= Dataset content =
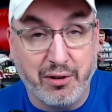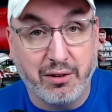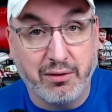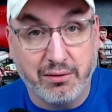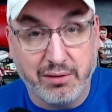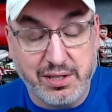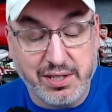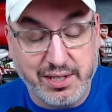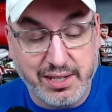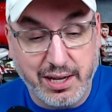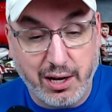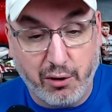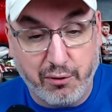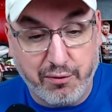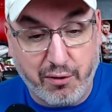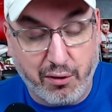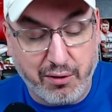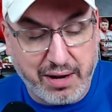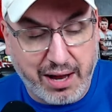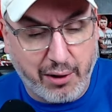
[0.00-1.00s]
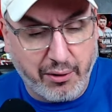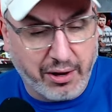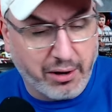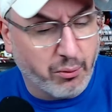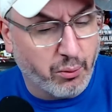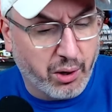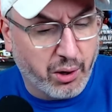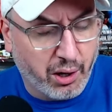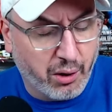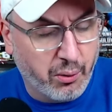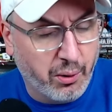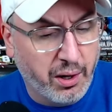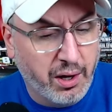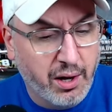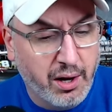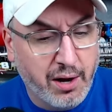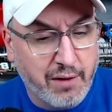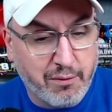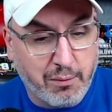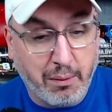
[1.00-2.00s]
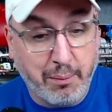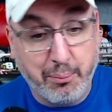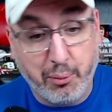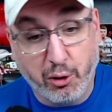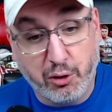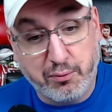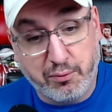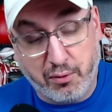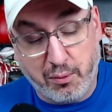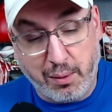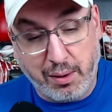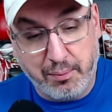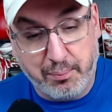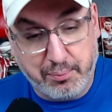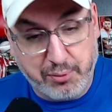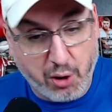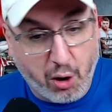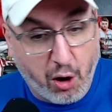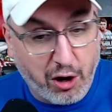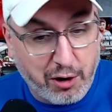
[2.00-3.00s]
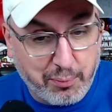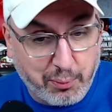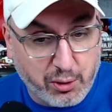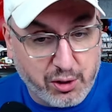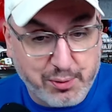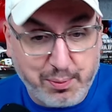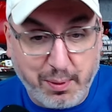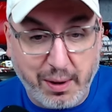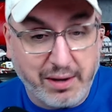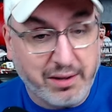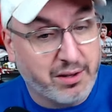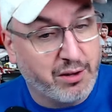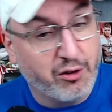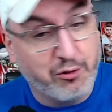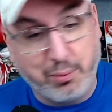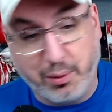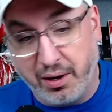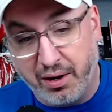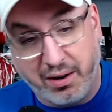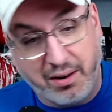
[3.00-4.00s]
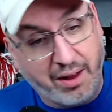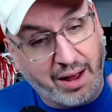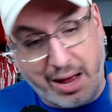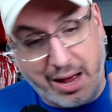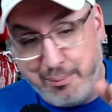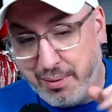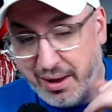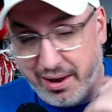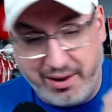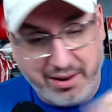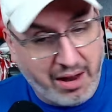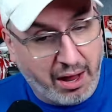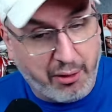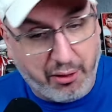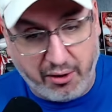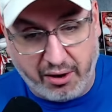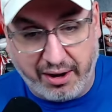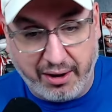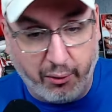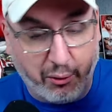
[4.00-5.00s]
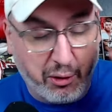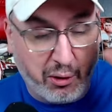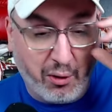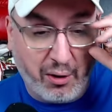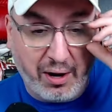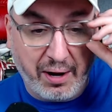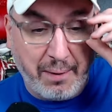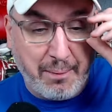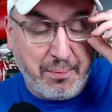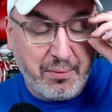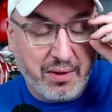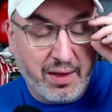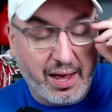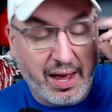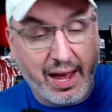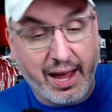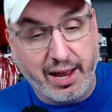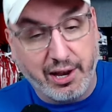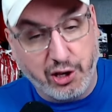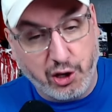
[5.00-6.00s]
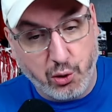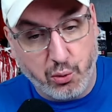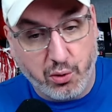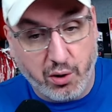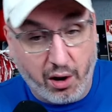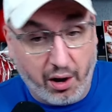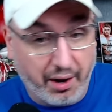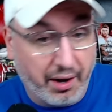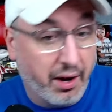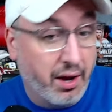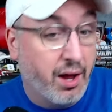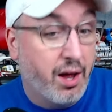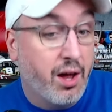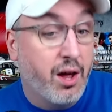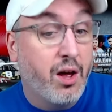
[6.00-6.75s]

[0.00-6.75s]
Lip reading: And let's see how far down it will go from a dog perspective. But I'm betting nothing on Illinois and UConn.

= Work order =
All of the records above are to be printed exactly, with every picture omitted.

= Exercise output =
[0.00-1.00s]
[1.00-2.00s]
[2.00-3.00s]
[3.00-4.00s]
[4.00-5.00s]
[5.00-6.00s]
[6.00-6.75s]

[0.00-6.75s]
Lip reading: And let's see how far down it will go from a dog perspective. But I'm betting nothing on Illinois and UConn.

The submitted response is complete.